Colombia Reports’ 13th anniversary on Tuesday wasn’t much of a celebration after an exhausting year left the website with an uncertain future.
I’m grateful the coronavirus hasn’t completely devastated this website as it has so many other businesses, but whether it will make another year is a wild guess.
The problem isn’t just that maintaining Colombia Reports financially is going to be a stretch, I don’t even know if I have the strength.
The pandemic came on top of a dramatic deterioration of government transparency and the freedom of the press, which is making reliable reporting almost impossible.
I notice this is affecting all media and news agencies. Verifying facts or providing appropriate context has become considerably more time consuming.
Armed Forces commander Luis Navarro told Reuters in January, for example, that the military arrested and killed more than 700 members of guerrilla group ELN, which allegedly was left with 2,450 members.
It wasn’t until February that the Defense Ministry released the statistics that demonstrated that the military commander was boasting a 42% drop in results and claiming that 20% of the ELN’s fighters had gone up in smoke.
In other words, it took me a month just to get the two numbers I needed to provide necessary context to otherwise meaningless statistics.
I couldn’t tell you how the coronavirus affected poverty in Colombia because the government of President Ivan Duque simply hasn’t released any information about this.

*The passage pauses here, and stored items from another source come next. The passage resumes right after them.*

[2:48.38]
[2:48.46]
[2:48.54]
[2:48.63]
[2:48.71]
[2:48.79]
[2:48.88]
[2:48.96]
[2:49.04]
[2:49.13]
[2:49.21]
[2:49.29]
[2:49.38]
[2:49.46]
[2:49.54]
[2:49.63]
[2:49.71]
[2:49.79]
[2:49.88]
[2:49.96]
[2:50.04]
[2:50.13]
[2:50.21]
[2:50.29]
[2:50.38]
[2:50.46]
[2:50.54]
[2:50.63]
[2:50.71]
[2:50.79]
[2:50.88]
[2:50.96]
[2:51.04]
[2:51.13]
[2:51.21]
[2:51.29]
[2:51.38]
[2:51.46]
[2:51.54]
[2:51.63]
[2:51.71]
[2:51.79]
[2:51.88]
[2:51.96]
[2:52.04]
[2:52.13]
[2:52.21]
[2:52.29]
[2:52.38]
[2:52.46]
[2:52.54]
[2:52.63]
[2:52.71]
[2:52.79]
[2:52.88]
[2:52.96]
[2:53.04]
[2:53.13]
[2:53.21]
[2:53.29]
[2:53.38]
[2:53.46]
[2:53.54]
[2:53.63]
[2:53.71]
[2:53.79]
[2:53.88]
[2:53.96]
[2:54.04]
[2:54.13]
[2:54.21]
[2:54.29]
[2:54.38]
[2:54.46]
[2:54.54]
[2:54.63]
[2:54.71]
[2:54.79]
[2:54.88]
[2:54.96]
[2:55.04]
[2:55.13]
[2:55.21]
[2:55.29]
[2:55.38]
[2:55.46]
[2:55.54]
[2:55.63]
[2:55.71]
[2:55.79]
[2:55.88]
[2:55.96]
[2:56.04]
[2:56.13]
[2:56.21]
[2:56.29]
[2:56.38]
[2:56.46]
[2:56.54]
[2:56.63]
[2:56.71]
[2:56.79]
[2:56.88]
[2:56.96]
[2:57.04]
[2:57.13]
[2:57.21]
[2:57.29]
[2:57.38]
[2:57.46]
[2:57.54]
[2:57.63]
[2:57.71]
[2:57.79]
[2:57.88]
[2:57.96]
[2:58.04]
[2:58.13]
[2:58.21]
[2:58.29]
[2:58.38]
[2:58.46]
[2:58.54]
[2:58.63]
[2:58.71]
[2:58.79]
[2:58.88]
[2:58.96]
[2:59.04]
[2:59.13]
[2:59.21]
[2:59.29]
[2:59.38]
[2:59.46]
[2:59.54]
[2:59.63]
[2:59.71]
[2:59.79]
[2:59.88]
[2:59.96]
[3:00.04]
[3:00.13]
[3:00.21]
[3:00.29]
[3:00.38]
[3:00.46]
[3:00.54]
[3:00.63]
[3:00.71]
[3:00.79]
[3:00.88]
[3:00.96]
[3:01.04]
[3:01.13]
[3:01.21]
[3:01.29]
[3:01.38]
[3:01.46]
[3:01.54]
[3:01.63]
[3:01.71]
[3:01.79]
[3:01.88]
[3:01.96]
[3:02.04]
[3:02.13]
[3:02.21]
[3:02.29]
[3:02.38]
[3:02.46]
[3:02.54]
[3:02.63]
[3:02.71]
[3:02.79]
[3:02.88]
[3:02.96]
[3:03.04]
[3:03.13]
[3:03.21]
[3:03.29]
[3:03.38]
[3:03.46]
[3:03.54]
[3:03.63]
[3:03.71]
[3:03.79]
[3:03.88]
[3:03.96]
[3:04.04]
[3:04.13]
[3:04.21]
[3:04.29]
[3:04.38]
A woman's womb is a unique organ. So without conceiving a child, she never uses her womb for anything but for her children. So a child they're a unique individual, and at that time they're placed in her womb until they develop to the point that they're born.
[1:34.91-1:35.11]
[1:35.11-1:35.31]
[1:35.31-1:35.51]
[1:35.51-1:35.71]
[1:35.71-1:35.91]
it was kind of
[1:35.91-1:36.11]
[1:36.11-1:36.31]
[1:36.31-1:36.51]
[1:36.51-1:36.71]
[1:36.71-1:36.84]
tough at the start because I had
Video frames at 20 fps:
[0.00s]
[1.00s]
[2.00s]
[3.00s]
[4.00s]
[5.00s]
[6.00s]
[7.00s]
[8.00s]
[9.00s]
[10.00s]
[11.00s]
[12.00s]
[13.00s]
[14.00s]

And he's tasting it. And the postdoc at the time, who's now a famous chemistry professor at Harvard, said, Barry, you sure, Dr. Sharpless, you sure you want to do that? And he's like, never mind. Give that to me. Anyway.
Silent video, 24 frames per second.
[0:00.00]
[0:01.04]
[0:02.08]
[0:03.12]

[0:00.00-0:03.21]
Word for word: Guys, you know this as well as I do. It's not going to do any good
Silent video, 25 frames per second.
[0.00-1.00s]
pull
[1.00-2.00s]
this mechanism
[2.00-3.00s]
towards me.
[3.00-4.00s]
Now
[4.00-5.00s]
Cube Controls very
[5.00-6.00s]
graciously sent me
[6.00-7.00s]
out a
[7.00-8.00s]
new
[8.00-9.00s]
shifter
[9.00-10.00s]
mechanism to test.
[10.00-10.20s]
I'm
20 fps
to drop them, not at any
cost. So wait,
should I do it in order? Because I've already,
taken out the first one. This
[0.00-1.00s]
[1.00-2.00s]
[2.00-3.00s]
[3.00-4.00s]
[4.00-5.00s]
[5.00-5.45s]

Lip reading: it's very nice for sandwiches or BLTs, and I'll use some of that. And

I would report on the progress in the criminal investigations against former President Alvaro Uribe, but there simply isn’t any.
More than ever, local media and government watchdogs are being used for government propaganda while potential sources from civil society are violently being silenced.
I’m supposed to report on what’s going on in Colombia, but I sincerely don’t know. I’m in the dark because all the lights are going out.
Colombia Reports is paid by news consumers who expect me to inform them. This stops when I no longer have access to sources.
I’m optimistic about the future of Colombia, I know things will get better. I just don’t know if Colombia Reports will still be around when the next government turns the lights back on in 2022.